Urteil des Gerichtshofs (Sechste Kammer) vom 14. Mai 2009 – Kommission/Spanien
(Rechtssache C‑266/08)
„Vertragsverletzung eines Mitgliedstaats – Richtlinie 2004/81/EG – Aufenthaltsrecht von Drittstaatsangehörigen, die Opfer des Menschenhandels sind oder denen Beihilfe zur illegalen Einwanderung geleistet wurde und die mit den zuständigen Behörden kooperieren – Keine vollständige Umsetzung – Keine Mitteilung der Umsetzungsmaßnahmen“
1. Mitgliedstaaten – Verpflichtungen – Umsetzung der Richtlinien – Vertragsverletzung – Rechtfertigung mit der innerstaatlichen Ordnung – Unzulässigkeit (Art. 226 EG) (vgl. Randnr. 11)

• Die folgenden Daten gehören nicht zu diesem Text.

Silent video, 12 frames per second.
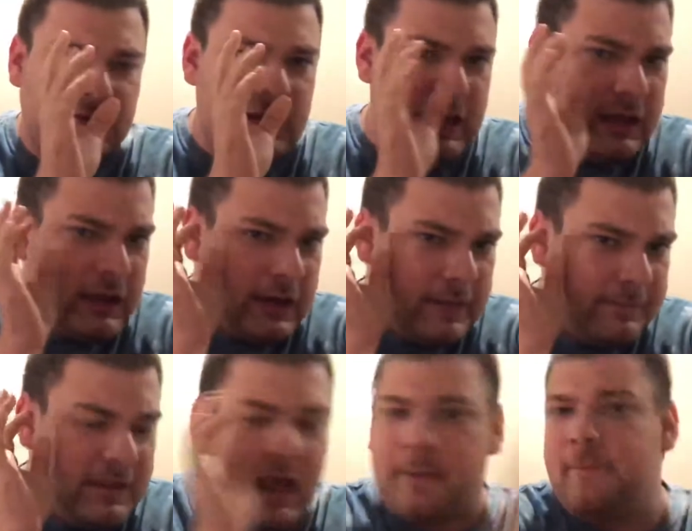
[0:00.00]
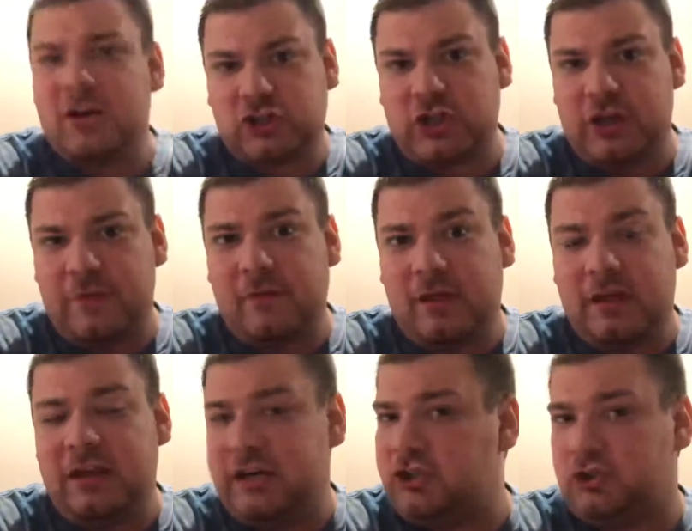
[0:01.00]
mission in
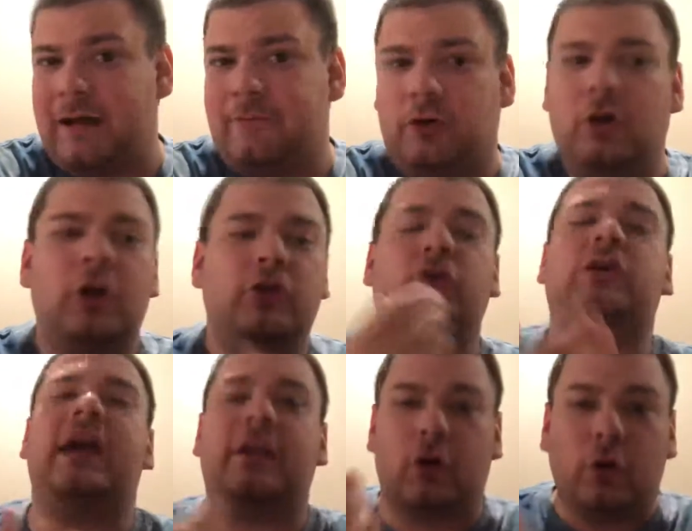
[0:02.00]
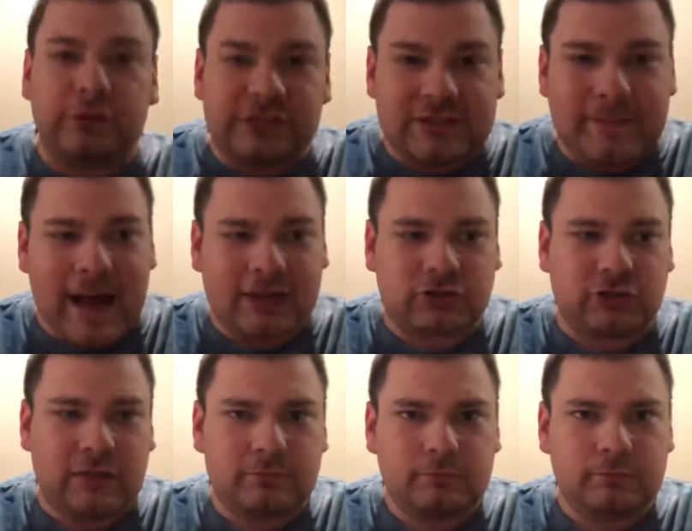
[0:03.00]
each level, you'll get a golden spatula.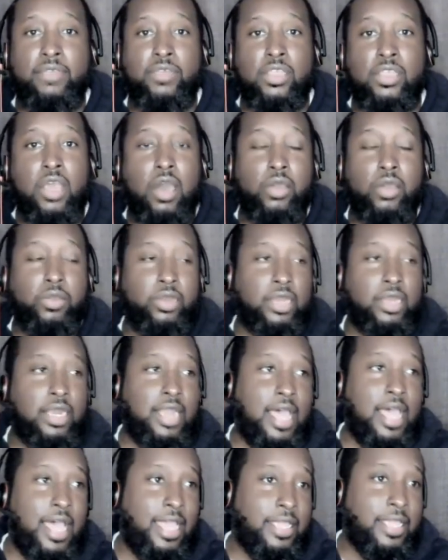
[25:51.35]
never caught her in
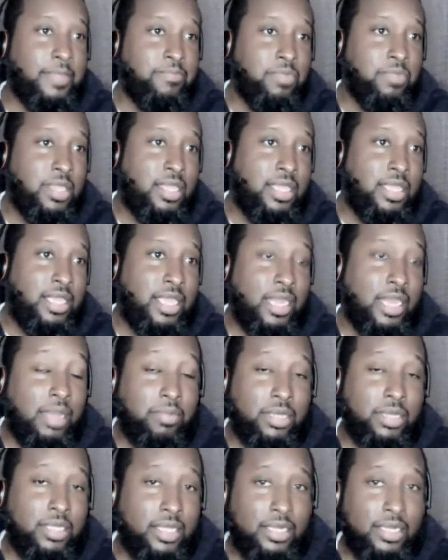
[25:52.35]
a lie, and
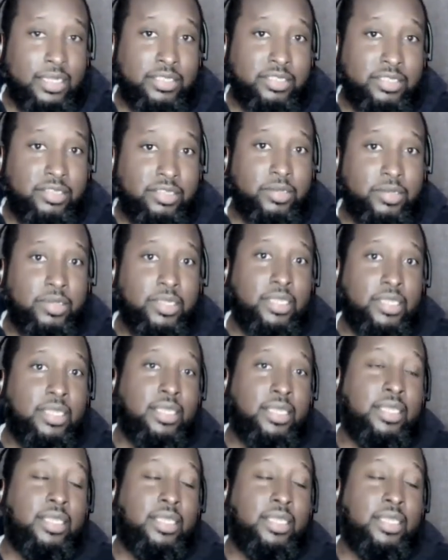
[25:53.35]
I'm a good listener.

2. Vertragsverletzungsklage – Prüfung der Begründetheit durch den Gerichtshof – Maßgebende Lage – Lage bei Ablauf der in der mit Gründen versehenen Stellungnahme gesetzten Frist (Art. 226 EG) (vgl. Randnrn. 14‑16)
Gegenstand
Vertragsverletzung eines Mitgliedstaats – Nicht fristgerechter Erlass der Vorschriften, die erforderlich sind, um der Richtlinie 2004/81/EG des Rates vom 29. April 2004 über die Erteilung von Aufenthaltstiteln für Drittstaatsangehörige, die Opfer des Menschenhandels sind oder denen Beihilfe zur illegalen Einwanderung geleistet wurde und die mit den zuständigen Behörden kooperieren (ABl. L 261, S. 19), nachzukommen
Tenor
1.
Das Königreich Spanien hat dadurch gegen seine Verpflichtungen aus der Richtlinie 2004/81/EG des Rates vom 29. April 2004 über die Erteilung von Aufenthaltstiteln für Drittstaatsangehörige, die Opfer des Menschenhandels sind oder denen Beihilfe zur illegalen Einwanderung geleistet wurde und die mit den zuständigen Behörden kooperieren, verstoßen, dass es nicht alle Rechts- und Verwaltungsvorschriften, die erforderlich sind, um dieser Richtlinie nachzukommen, erlassen hat und der Kommission der Europäischen Gemeinschaften die Vorschriften des nationalen Rechts, die dazu beitragen sollen, die Einhaltung seiner Verpflichtungen zu gewährleisten, nicht mitgeteilt hat.
2.
Das Königreich Spanien trägt die Kosten.